From Martian flybys to orbits
Researchers in Europe and the United States interested in Mars-bound cubesat missions say a key challenge for building on MarCO’s success is to not just fly past Mars with cubesats, but to enter orbit and conduct science.
Polytechnic University of Milan, in addition to its work on M-ARGO, is designing a 16-unit cubesat called MARIO, short for Mars Atmospheric Radiation Imaging Orbiter, that would study the thermal environment of Mars’ upper atmosphere during a six-toeight month mission.
MARIO is not a funded mission, but one the university hopes will gain ESA support.
Karthik Venkatesh Mani, MARIO’s project manager, said the cubesat would be used to demonstrate a “ballistic capture” into areostationary orbit — the Mars equivalent of Earth’s geostationary orbit.
MARIO would first launch as a rideshare on a commercial mission to a geostationary transfer orbit with an apogee around 90,000 kilometers, then execute an orchestrated mix of chemical- and electric-propulsive maneuvers to reach Mars in about four years time, he said.
“The scientific aspect is not so profound, I have to say, but it has an immense value because if we are able to perform thermal radiation imaging — which is essentially performed by multiple Mars missions — but with such a small spacecraft, and investing possibly $30 million, we achieve a very high science to investment ratio,” Mani said. “This is what we want to achieve.”
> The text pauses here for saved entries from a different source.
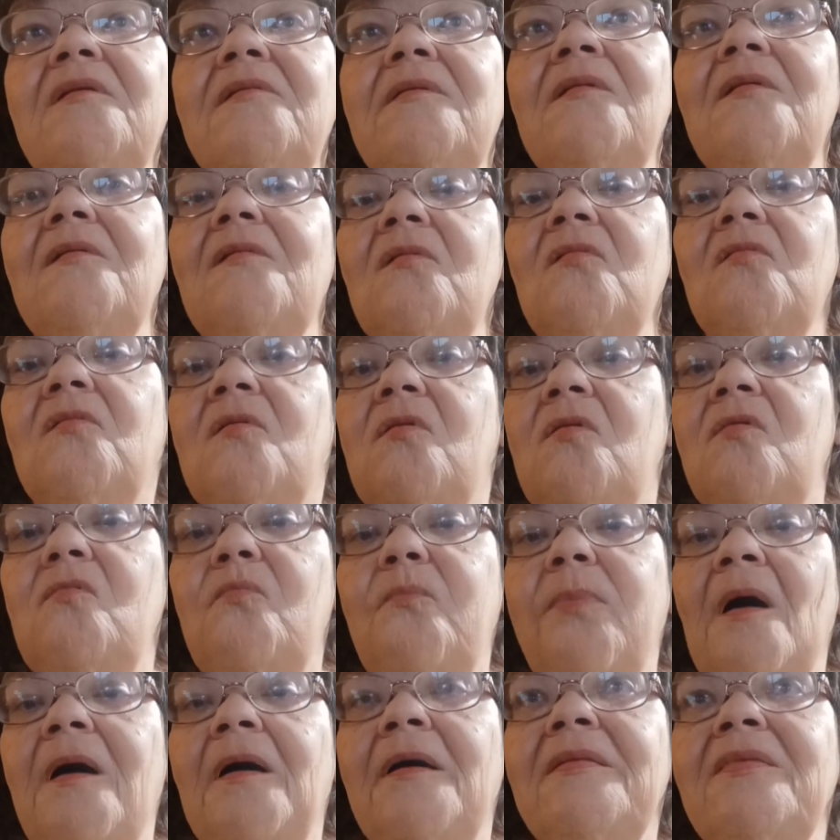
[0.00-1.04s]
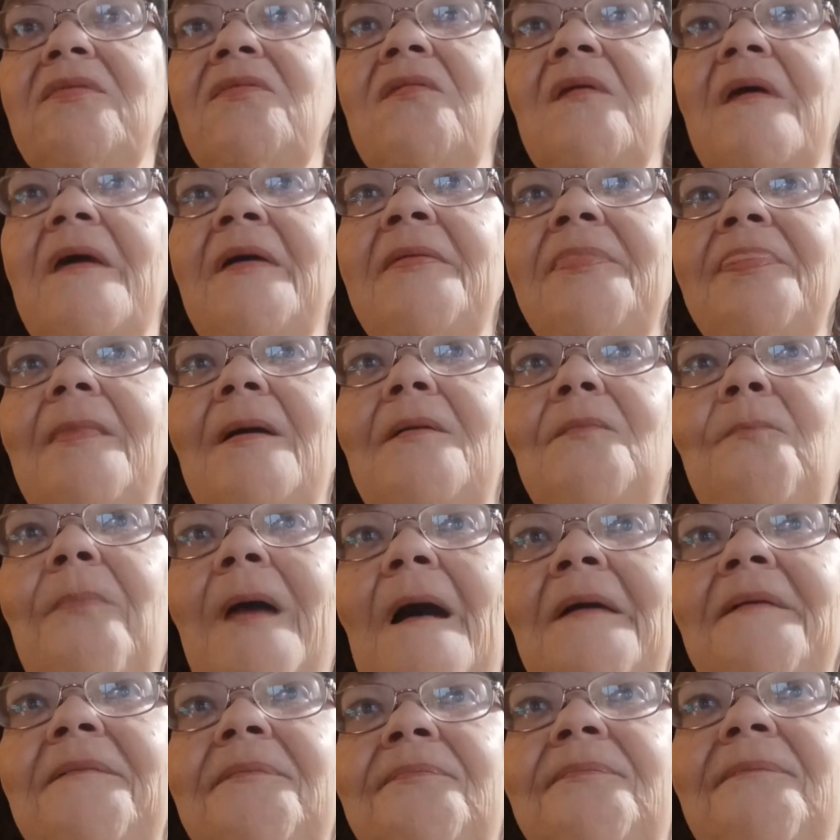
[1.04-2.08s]
digital coupons and the
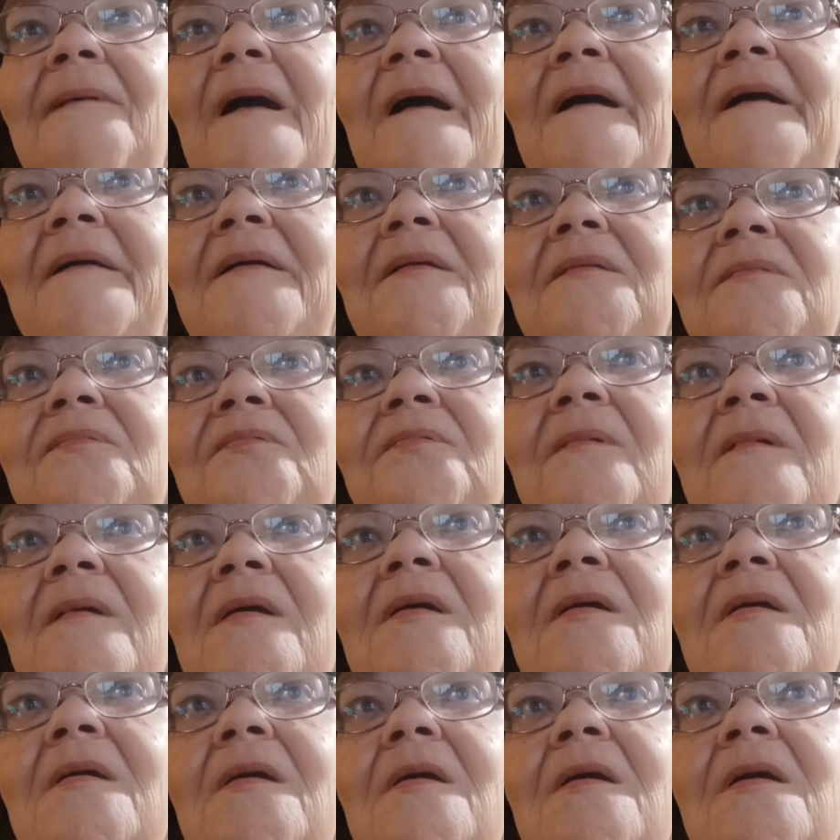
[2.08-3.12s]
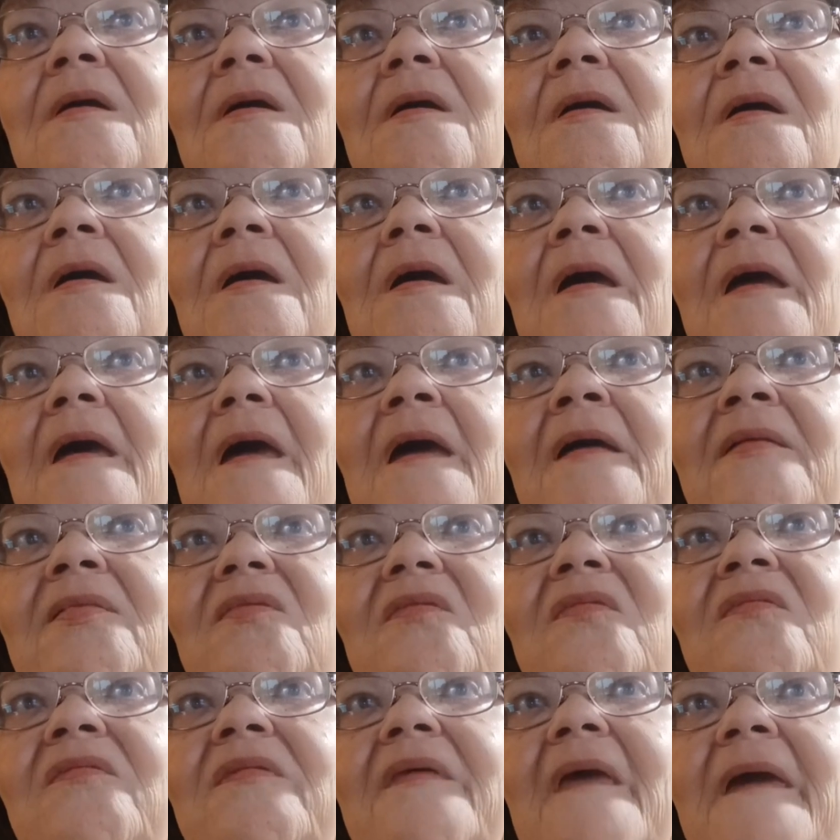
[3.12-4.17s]
buy 5
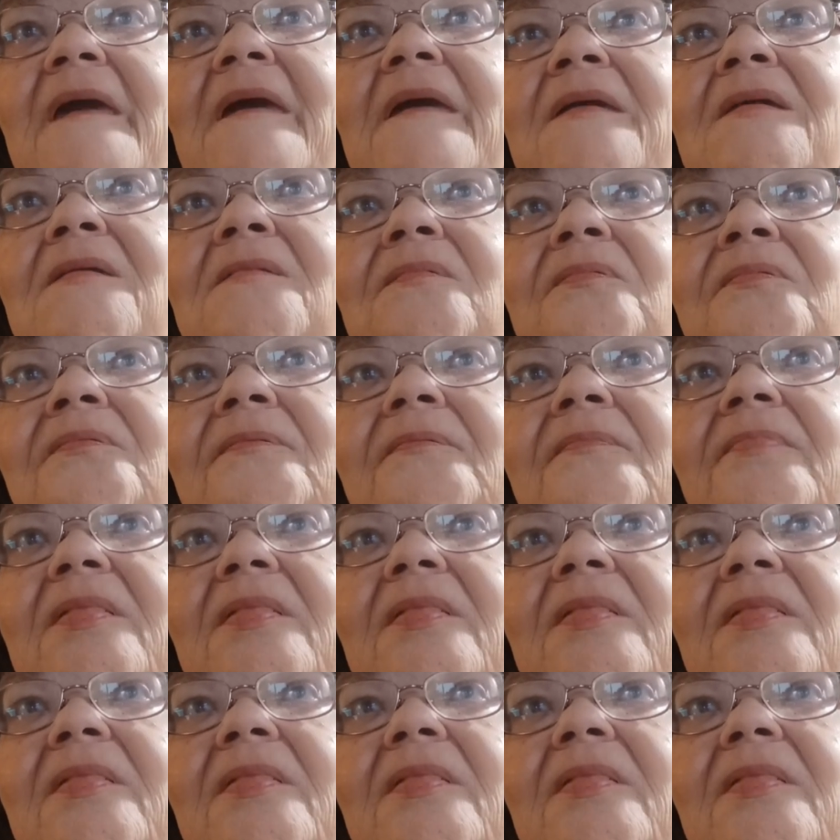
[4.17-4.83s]
and save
The idea of a cubesat not only reaching Mars but then entering orbit solely on its own propulsion is not without its critics, though.
“Right now there’s no prayer for cubesats to get on their own in orbit around Mars,” said Jaime Esper, a senior engineer at NASA’s Goddard Space Flight Center. “By the time you end up adding the fuel that’s required to get you into Mars orbit insertion, your cubesat is no longer going to be a cubesat; it’s going to be a smallsat.”
Esper co-authored a paper with Apollo 11 astronaut Buzz Aldrin on a potential vehicle called the Spacecraft Human Exploration Resource Prospector with Aero-braking, or SHERPA, that could act as a mothership to bring an entire fleet of cubesats to Mars.
“If you were to instead mount a series of cubesats onto the back of a decelerator aeroshell, that allows you to actually do aerocapture on Mars,” he said. “Now you’re enabling the ability to send these spacecraft into Mars orbit.”
Like MARIO, Esper and Aldrin’s SHERPA is an idea in search of funding. Esper said SHERPA, if flown, would likely require a fraction of what NASA allocates for its Discovery class of solar system exploration missions, which in recent years have had a budget cap of $500 million, excluding launch and operations.